-- EXCERPTED RECORDS follows --

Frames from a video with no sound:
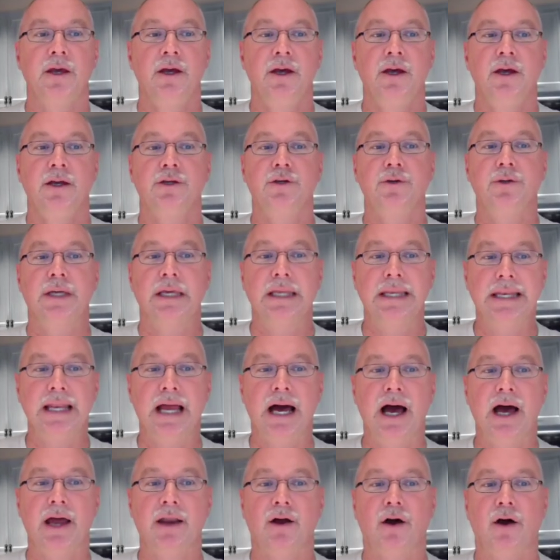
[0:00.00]
You
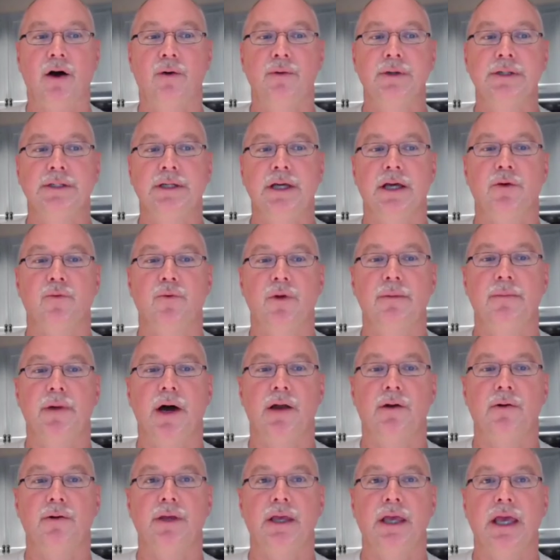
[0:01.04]
cannot always get a
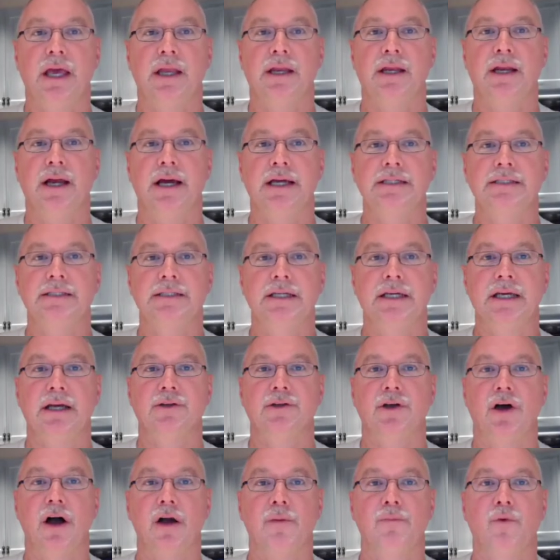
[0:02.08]
remodel can in IC. I'll
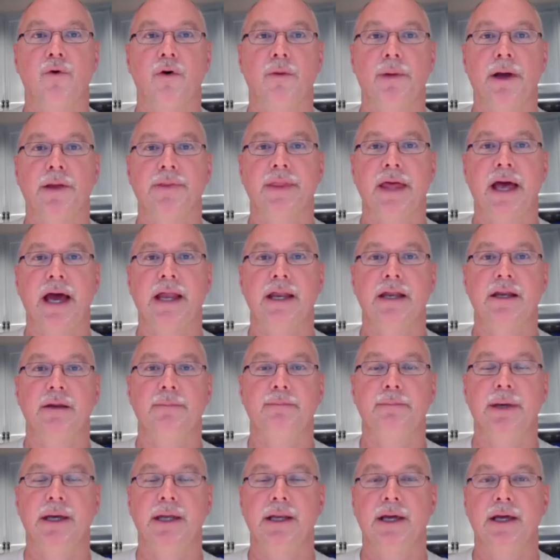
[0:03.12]
talk more about that in a
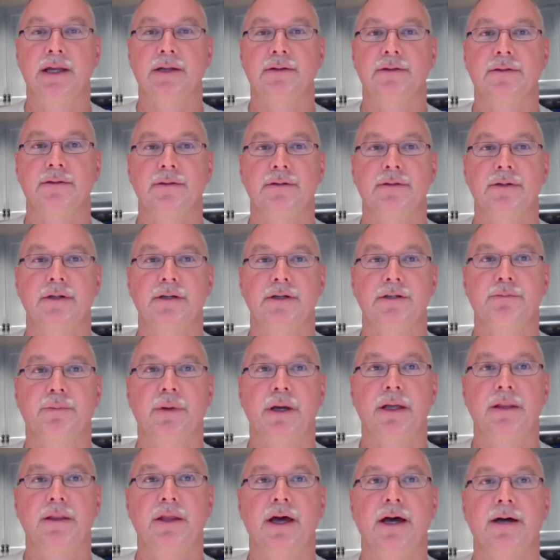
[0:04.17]
minute and
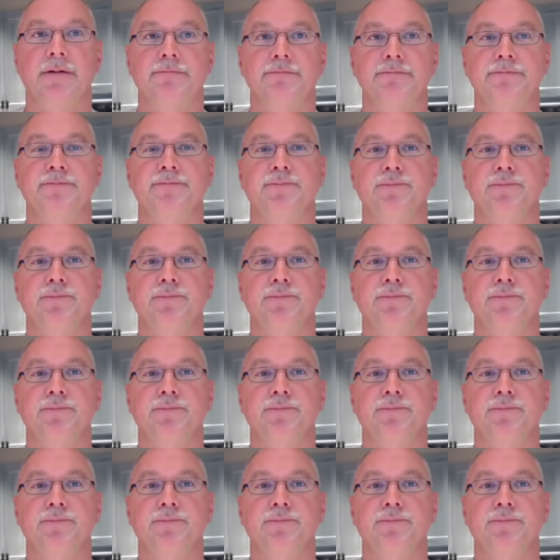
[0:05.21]
explain that.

-- EXCERPTED RECORDS concluded --

• **INSTRUCTIONS FOR THE TASK**
Could you output all of the records exactly, without their pictures?

• **SOLVED EXERCISE**
Frames from a video with no sound:
[0:00.00]
You
[0:01.04]
cannot always get a
[0:02.08]
remodel can in IC. I'll
[0:03.12]
talk more about that in a
[0:04.17]
minute and
[0:05.21]
explain that.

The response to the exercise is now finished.